Where offices were unable to supply dates of diagnosis, these had to be estimated using average delay patterns derived from other claims. When the 1998, 1999, and 2000 analyses were previously released, the observed average delay between diagnosis and settlement of 155 days was used to estimate the date of diagnosis where it was unknown. We expected the average delay to lengthen as the exposure to longer-delayed claims increased. This has happened; the simple average observed delay is now 176 days. We expect this to continue to lengthen until the number of claims per year stabilises and accordingly we have developed a more robust approach to estimating the missing dates of diagnosis. We have also developed a model of the underlying delays, which suggests an underlying average delay of around 260 days. The observed delays and our model of underlying delays are illustrated in figure 2.

19992002 results
We have used CIBT93 to calculate the expected claims. CIBT93 was derived from aggregate population data for 1993, so is not adjusted for insured lives or smoker/non-smoker status. As with other CMI investigations, the experience of individual offices differs significantly from the All Office experience individual office quadrennium results for male accelerated business vary between 50% and 125% of the All Office figure. The numbers shown make no allowance for grossing-up factors; these have not yet been calculated for subsets of the data. This could affect any apparent differences in the raw results.

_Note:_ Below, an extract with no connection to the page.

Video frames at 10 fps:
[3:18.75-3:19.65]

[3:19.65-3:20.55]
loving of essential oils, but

The All Office experience is summarised in table 2. This overall level is approximately that for previous analyses conducted by the Critical Illness Healthcare Study Group for 199197. Amounts experience is lighter than lives experience for accelerated business. Stand-alone business has much smaller volumes of data, but experience appears heavier compared to CIBT93 than accelerated for lives, and amounts experience is heavier than lives.
There has been much debate about the existence of a selection effect in CI experience. Table 3 shows that the All Office results appear to indicate a weak selection effect. The length of the select duration is, as yet, unknown and may vary by cause of claim. Therefore, the duration 2+ results are not a reliable indicator of eventual ultimate experience.

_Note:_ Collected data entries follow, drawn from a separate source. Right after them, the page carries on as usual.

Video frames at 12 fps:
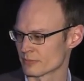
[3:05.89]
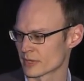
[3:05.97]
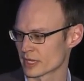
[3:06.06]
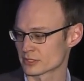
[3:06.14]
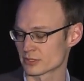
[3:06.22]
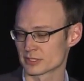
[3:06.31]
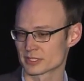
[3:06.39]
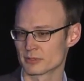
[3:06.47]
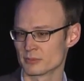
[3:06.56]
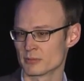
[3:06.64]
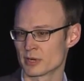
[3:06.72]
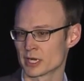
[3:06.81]
And so this can
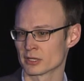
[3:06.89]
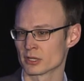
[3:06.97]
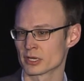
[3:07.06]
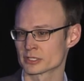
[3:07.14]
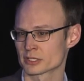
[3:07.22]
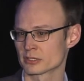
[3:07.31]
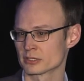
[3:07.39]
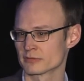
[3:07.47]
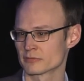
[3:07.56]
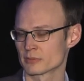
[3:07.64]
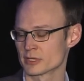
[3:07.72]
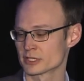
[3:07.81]
be biological
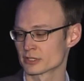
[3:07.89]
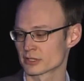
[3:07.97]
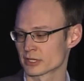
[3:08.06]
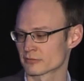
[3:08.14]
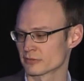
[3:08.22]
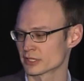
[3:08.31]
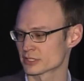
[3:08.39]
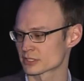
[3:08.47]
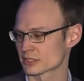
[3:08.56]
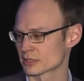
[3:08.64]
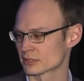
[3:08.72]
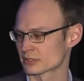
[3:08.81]
information like fish,
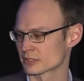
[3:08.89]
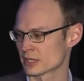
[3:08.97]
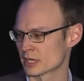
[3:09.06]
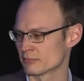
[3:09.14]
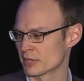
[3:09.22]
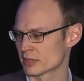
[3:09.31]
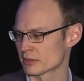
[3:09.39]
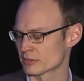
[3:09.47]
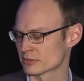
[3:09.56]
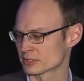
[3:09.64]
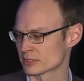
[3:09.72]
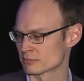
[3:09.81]
like
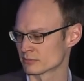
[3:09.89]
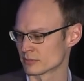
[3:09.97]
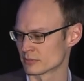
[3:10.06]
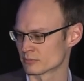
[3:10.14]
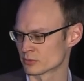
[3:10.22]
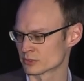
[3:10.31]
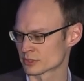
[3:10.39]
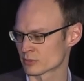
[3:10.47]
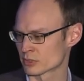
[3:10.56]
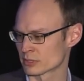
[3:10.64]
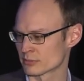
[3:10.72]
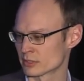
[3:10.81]
benthos that Bruce
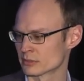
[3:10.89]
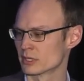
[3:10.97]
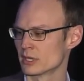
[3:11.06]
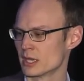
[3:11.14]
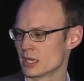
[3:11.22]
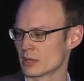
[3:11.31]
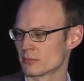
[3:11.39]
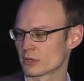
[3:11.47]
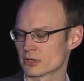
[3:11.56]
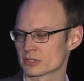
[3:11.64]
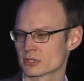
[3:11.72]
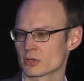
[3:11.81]
spoke about, but
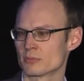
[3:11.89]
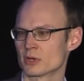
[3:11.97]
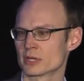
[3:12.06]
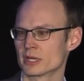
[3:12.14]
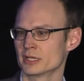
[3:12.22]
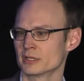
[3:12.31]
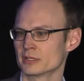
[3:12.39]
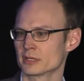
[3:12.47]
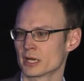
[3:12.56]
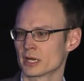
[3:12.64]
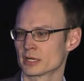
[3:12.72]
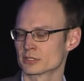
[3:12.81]
also about any
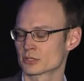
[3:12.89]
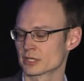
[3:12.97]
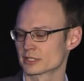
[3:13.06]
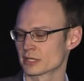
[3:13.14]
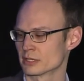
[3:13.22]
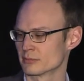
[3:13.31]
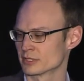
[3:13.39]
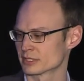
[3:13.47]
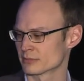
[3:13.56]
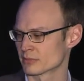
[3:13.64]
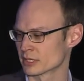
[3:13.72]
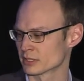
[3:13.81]
trace elements
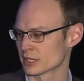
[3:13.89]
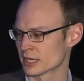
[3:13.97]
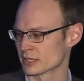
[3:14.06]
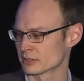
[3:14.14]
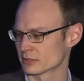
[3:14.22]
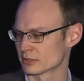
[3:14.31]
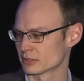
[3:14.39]
that might land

It is likely that some CI events exhibit selection while others do not and this could explain the apparent difference between males and females. For example, stroke is certainly displaying a selection effect and is a more significant cause of claim for males than for females. TPD experience increases markedly with duration. This may be because of the substantial claim delays and the likelihood that, for many claims, a decision is deferred until the disability can be considered permanent. As a result, there could be a very long select period on TPD, with both select and ultimate experience substantially higher than is currently suggested.

Looking forwards
The good news is that the profession will not have to wait another ten years for the next set of results, now that the CMI’s data requirements are more flexible and the data volumes are more firmly established. The committee expects to be able to produce more refined analyses over time and, hopefully, a graduated table soon.